Warning: This blog contains discussions of mental health issues in children which may be upsetting to read.
Every June, the UK dolls itself up with rainbow-tinted glasses and fastens its seatbelt for a month of parades, parties and celebrations that create a safe and joyful space for LGBTQ+ individuals. But as pride month is wrapped up for another year and the rainbow flags slowly disappear from our town centres, its important to remember that pride is much more than a month-long party, here at Little Lives, conversations that centre how we can best support LGBTQ+ youth are considered in all months of the year.
People can realise they are LGBTQ+ at any age or life stage, and for some, this can happen during childhood or teenagerhood. Exploring one’s identity is an important part of growth and development in a young person’s life as this is often the time when people begin to question whether they feel attraction, who they are attracted to, and how they feel about their gender and gender expression. However, many LGBTQ+ young people report that having a sexuality or gender identity that is different from the majority of their peers can feel like an extra weight on top of the existing pressures of growing up, with the prominent concern for many young people being judgement or bullying.
Studies reveal that 45% of LGBTQ+ young people experience bullying in school or college and more than half feel that bullying has had a negative effect on their plans for future education. The effects of bullying and negative stigma means that LGBTQ+ young people experience higher rates of poor mental health and suicidal thoughts in comparison to straight, cisgendered people.

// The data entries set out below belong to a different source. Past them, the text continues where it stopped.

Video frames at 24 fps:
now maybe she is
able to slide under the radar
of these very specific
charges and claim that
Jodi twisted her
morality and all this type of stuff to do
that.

At Little Lives, we believe that no one should have to go through this alone and that mental health support should be accessible to everyone. In our ‘Someone to Talk to’ campaign, we provide free counselling for children who need mental health support but cannot afford to access it privately- and this is campaign is provided to children of all races, ethnicities, sexualities and genders. Alongside professional support, there are also many ways that you as an individual can show your support for LGBTQ+ young people. So, whether you are a parent wanting to support your child, an ally, or an LGBTQ+ person yourself, here are a number of ways that you can show your support all-year round:
CREATE A SUPPORTIVE ENVIRONMENT
One of the most important aspects of being an LGBTQ+ ally is consistency, it is not enough to attend a pride parade once a year, being an ally means having zero tolerance for homophobia at all times. It’s important to proactively create a supportive environment so LGBTQ+ people in your life, including those who are closeted, know that if and when they decide to come out, they will be supported. This is particularly important for young people of whom 60% feel that they don’t have an adult at home they can talk to about their sexuality or gender identity.
Creating a supportive environment doesn’t require a lot of effort! It simply means having an open mind, listening to and centring LGBTQ+ people in conversations that concern the community, and using inclusive language.

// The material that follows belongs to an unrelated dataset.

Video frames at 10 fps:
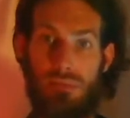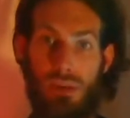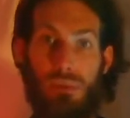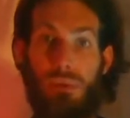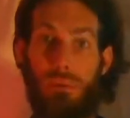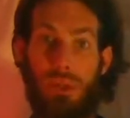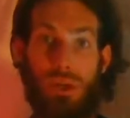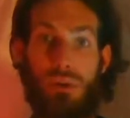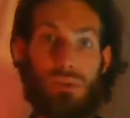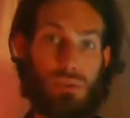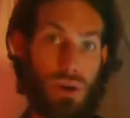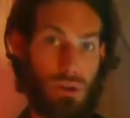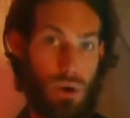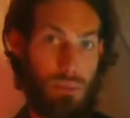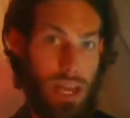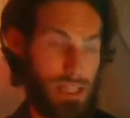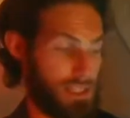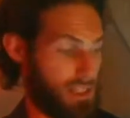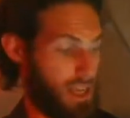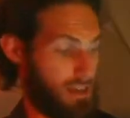But when we go through our chromatic
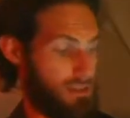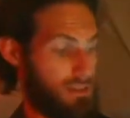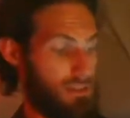scale,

Growing up LGBTQ+ in a heteronormative world can be an isolating experience, so it’s important that young people have access to inclusive resources that show they are not alone. There is a danger that comes with isolation as many LGBTQ+ youth report that they have used inappropriate means to meet other LGBTQ+ people, such as dating apps or going to bars/clubs, this can put a minors’ safety at risk and cause them to become potential a target for predators. Instead, young people should be made aware of safe ways to meet age-appropriate people like them, such as through local or online LGBTQ+ youth groups or clubs.
Additionally, another way to practice inclusivity is by showing young people media with diverse representation, inclusive media not only increases empathy for others, but it can also make LGBTQ+ youth to feel seen and understood. Being shown role models that reflect who they are can reassure young people that they are not alone and reassure them that LGBTQ+ people can live happy and successful lives.
START THE CONVERSATION
The final way to show support, especially as a parent, is to speak about and inform young people about the LGBTQ+ community. There is so much beauty and joy within the community that can be shared with children, and information can be delivered in ways that align with a child’s level of understanding, for example, Stonewall put forward a child-friendly definition for the word gay:
“the word gay describes someone who falls in love with or wants to have a relationship or partnership with someone of the same gender, for example, some people have two dads that are in love with each other and some people have two mums that are in love with each other.”
It’s important that children are given the correct language and definitions so they can learn to understand and accept other people, and be able to understand and accept themselves. It’s important that these conversations don’t come to a close as soon as the calendar turns to July, because LGBTQ+ youth should be seen and heard all year round, and they should always have someone to talk to.